Stevieslaw: Cousin Myron and the Tax Code.

I’m sure you all recognize my cousin Myron by now, aspiring author, GED diplomaer, trickster and idiot savant—with not so much savant.  Myron, as you must recall is a whiz with numbers and anything related to numbers. He called me the other day as I was urging myself to sit down to do my taxes. 

“Why don’t you let me do them?” he said with much hurt in his voice.

“Because you will get me audited,” I said. “You will get me fined and imprisoned.””Perhaps, you will get me executed,” I added.

I was being stubborn and I knew it.  Myron did taxes for the whole family.  In fact, he did the taxes for most of the neighborhood, in what was a thriving and growing business.  He stands by his work and his clients, much like that faithful Labrador retriever, which I remark whenever I can, he more than resembles.  Not one of his clients has been fined, imprisoned or executed and his work is so meticulous that they have rarely been audited.

But Myron will be Myron.  He has no accounting degree, let alone a CPA and when it came time to name his company—for the sign in the storefront, wedged comfortably between the green grocer and the tattooer, up on Pitkin Avenue—he named it “Close Enough Accounting.”  Every time I considered bringing my forms to Myron, I get a picture of the line just below the signature line, which says name of preparer

“I’m being audited next Tuesday,” Myron said sounding a bit put out.  “And, I want you to go with me.”

“Sure,” I said. 

There’s not much I wouldn’t do for Myron, even if a visit to the IRS for the purpose of an inquisition, ranks right up there with dying on my non-bucket list.

“Do they have the goods on you I asked?” trying unsuccessfully to sound like Perry Mason.

“Of course not, you moron,” he screamed. “I’m worried that I might lose my temper.”

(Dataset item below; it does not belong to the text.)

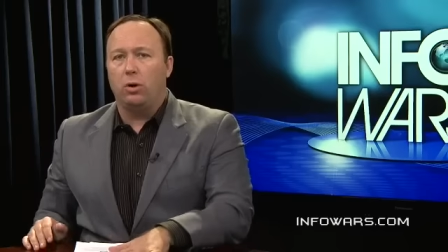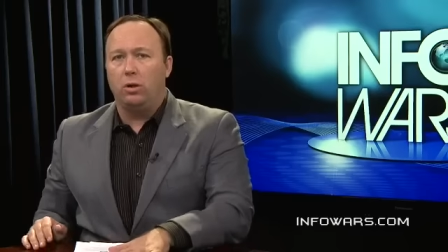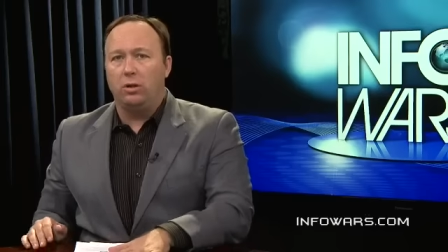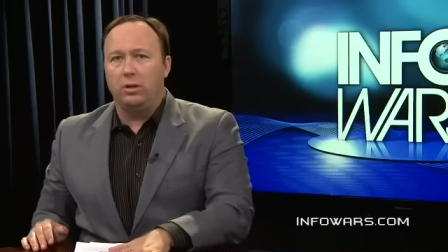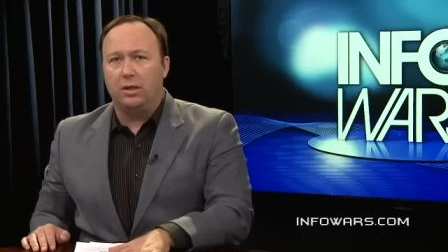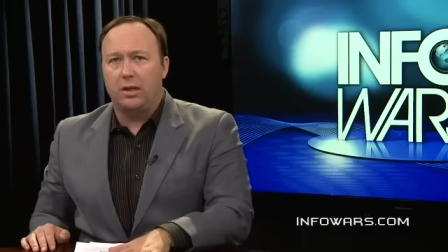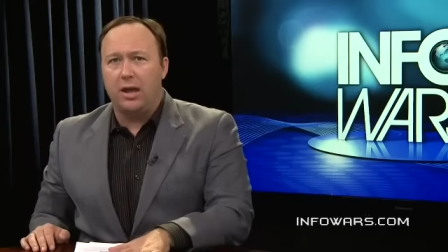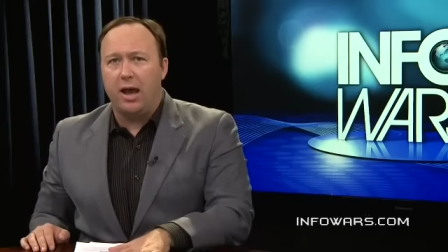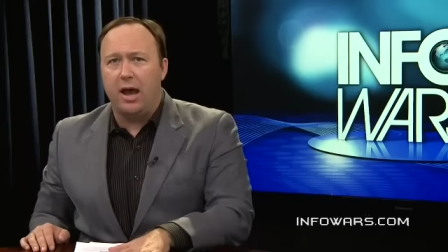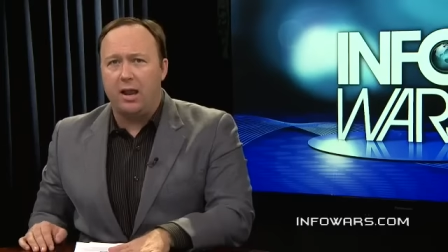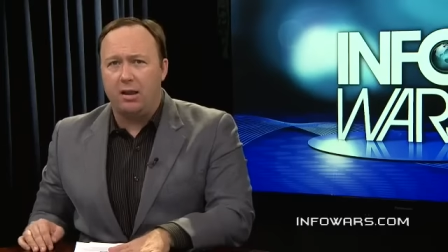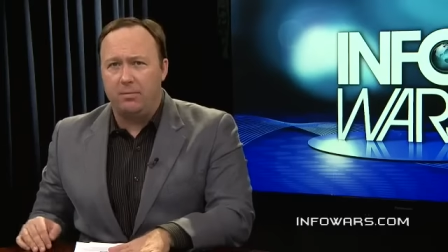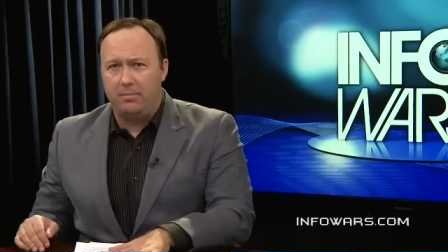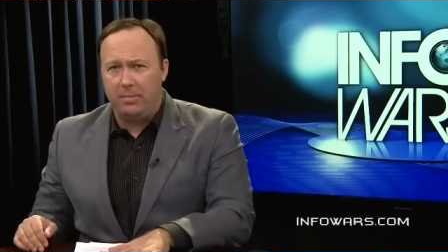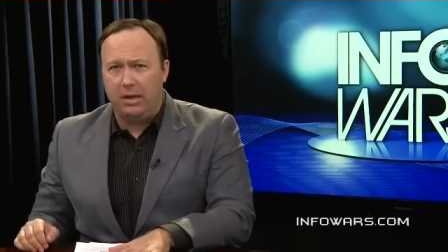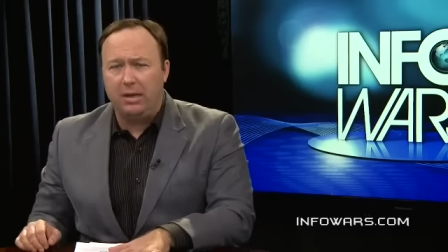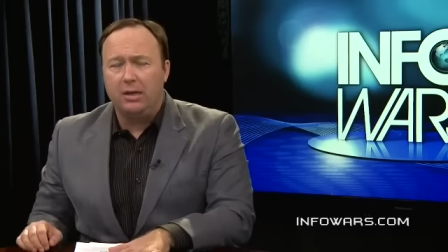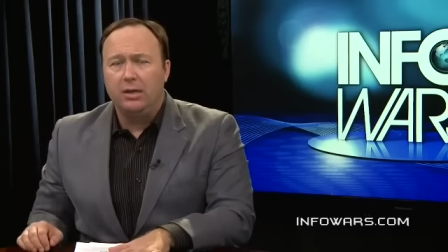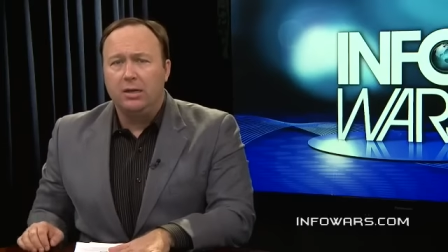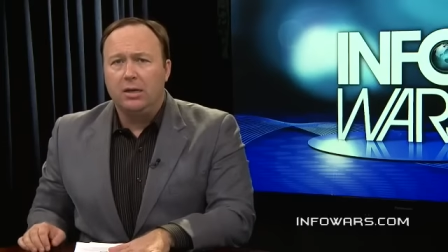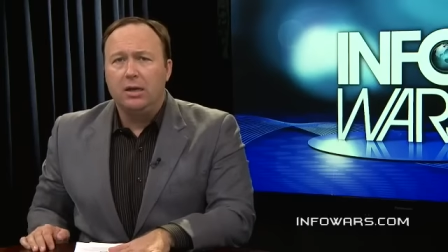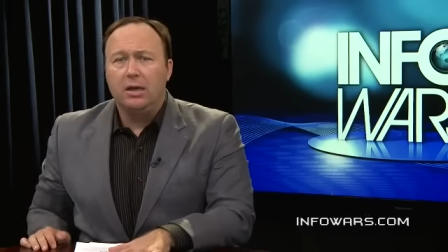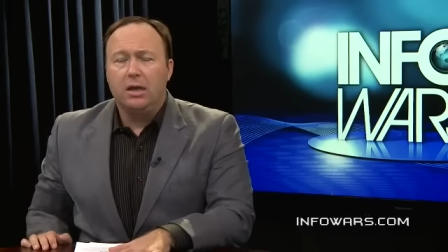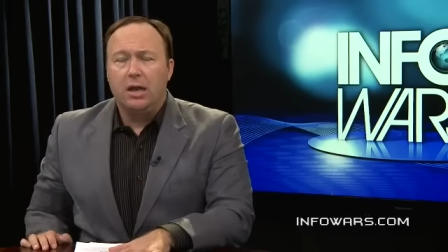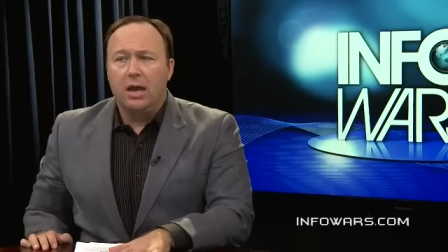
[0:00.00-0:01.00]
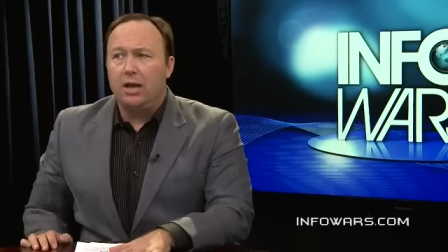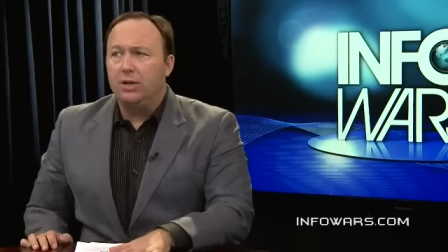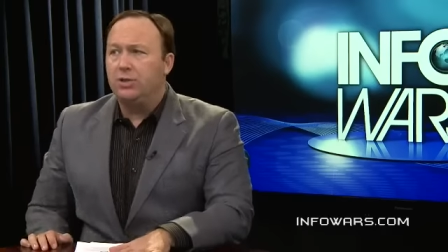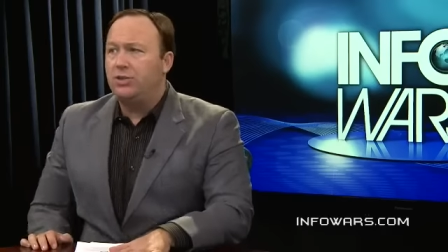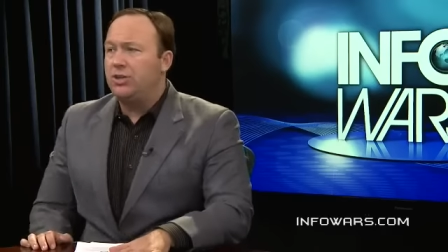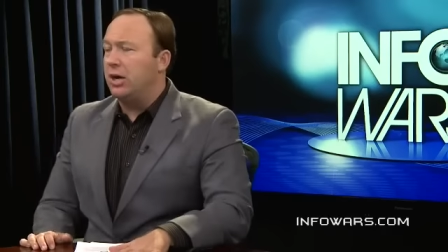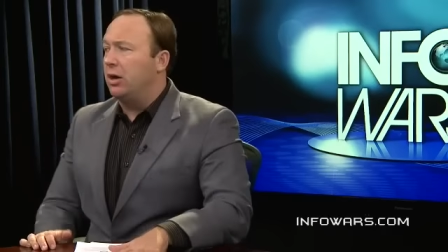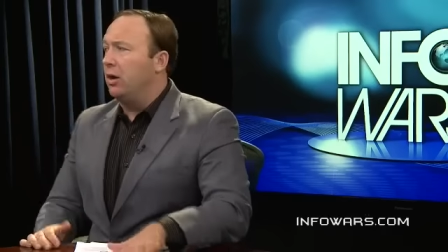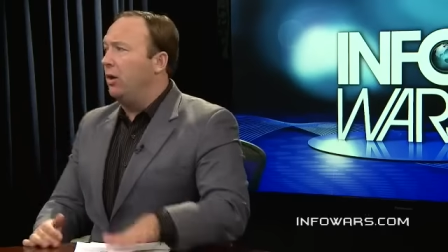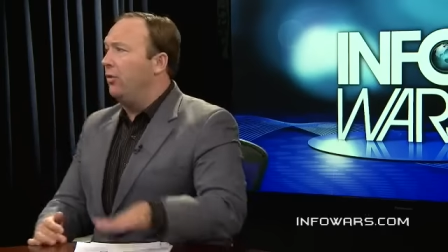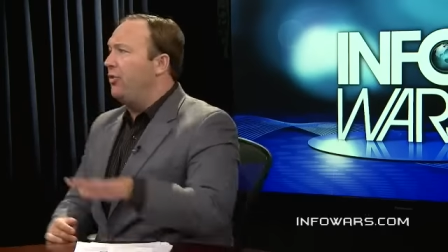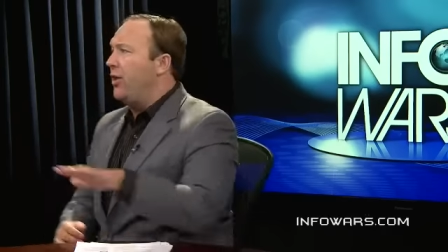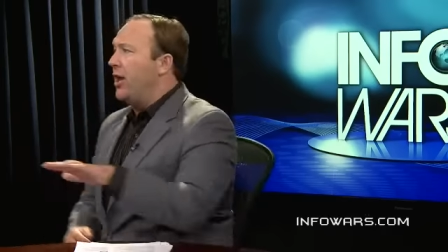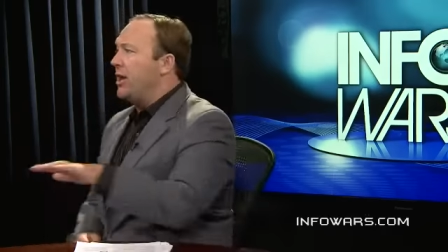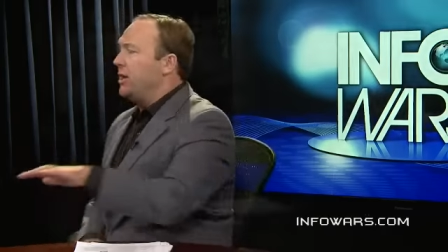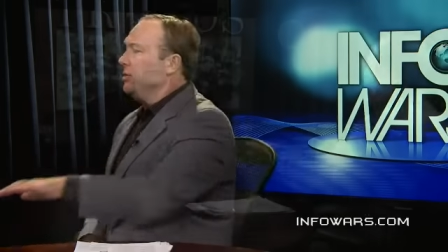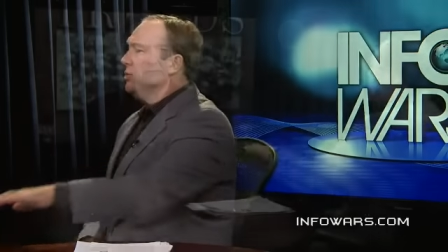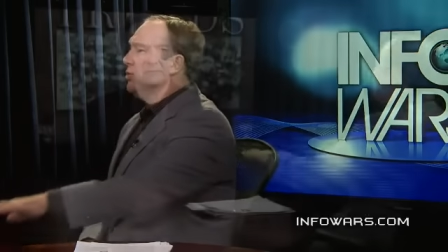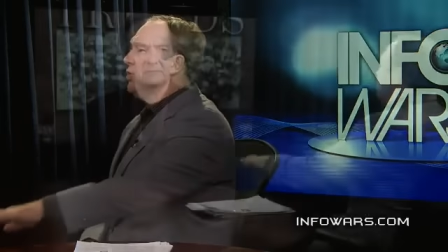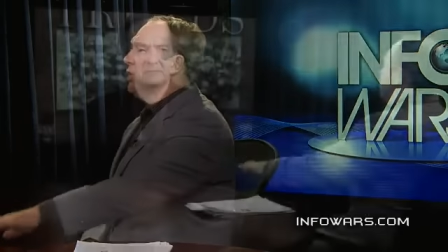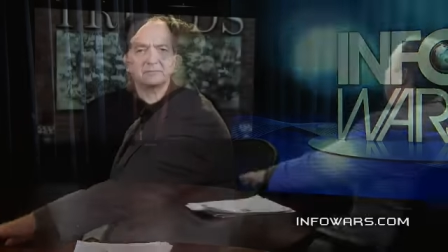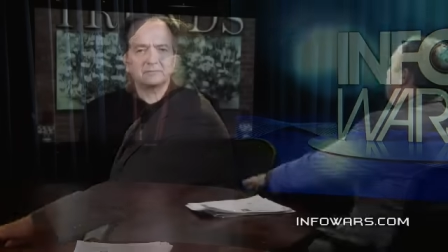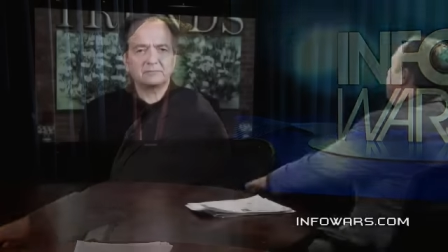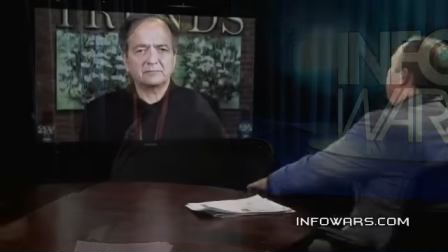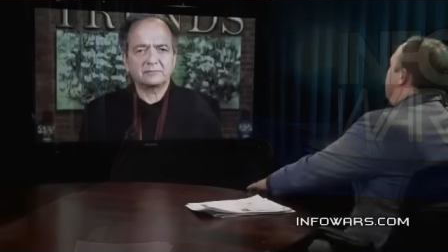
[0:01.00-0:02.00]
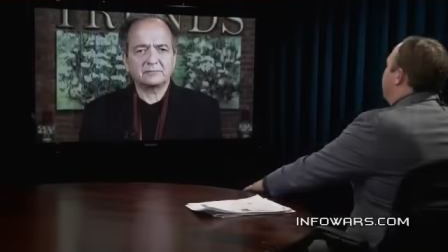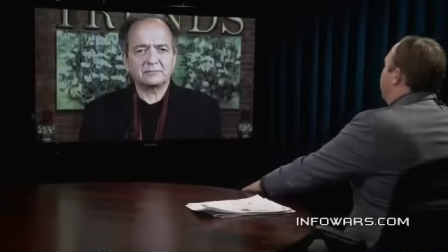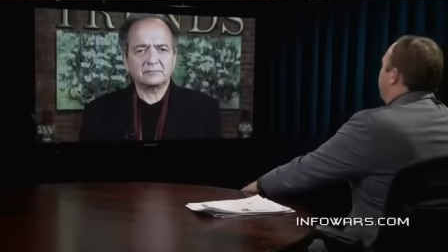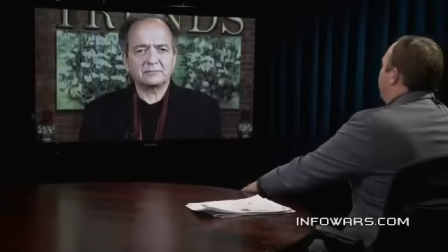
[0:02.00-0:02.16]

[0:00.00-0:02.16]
the world economy. Gerald, thank you so much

Myron has reason to worry.  Many of my relatives, and I’m sure quite a few of yours, have on occasion thrown a waiter or two through a plate glass window, but Myron is the only one I have ever known to throw a waiter through the window both ways.  He threw some poor guy, who was both late with his fries and tried to defend his tardiness, through the window to the street, then stepping through picked him up and threw him inside again.

When Myron bought me breakfast that morning, I took the waitress aside and warned her. She survived.  We got to the IRS at about 9 and took a number.  It wasn’t until after 11 that an auditor was free to speak to us, but the wait was the worst part of the day. Myron and the auditor sparred for about two and a half hours.  After that, Myron worked over the supervisor for another hour.  When asked a question, Cousin Myron, would quote something that always sounded to me like, “Section 78, Paragraph 2, Line 101.”  Gradually, through the stupor that had become my life in the IRS office, I began to realize that Myron had memorized the tax code, and could quote it like a preacher does the bible. 

When we were freed, at about 4 PM, I couldn’t help but enlighten Myron with—“If you don’t want to be audited year after year, change the name of your business to something less IRS offensive.”

Myron gave me one of those long, sad looks that people usually reserve for Met’s fans. 

“You don’t get it do you?” he asked. “I love to be audited.”  “I look forward to it every year.”

“Do you have the whole tax code memorized?” I asked him.

“Yup,” Myron said.

“How long is it?” I asked. I found that I actually wanted to know.

“It’s 16,845 printed pages long,” he said.  “Want to hear it?”

“No.” “Never,” I said, but at that moment, I realized that aside from Myron, the best anyone can ever do in filling out his taxes is to be close enough.

And now with that in my easier mind, I really have to get to mine.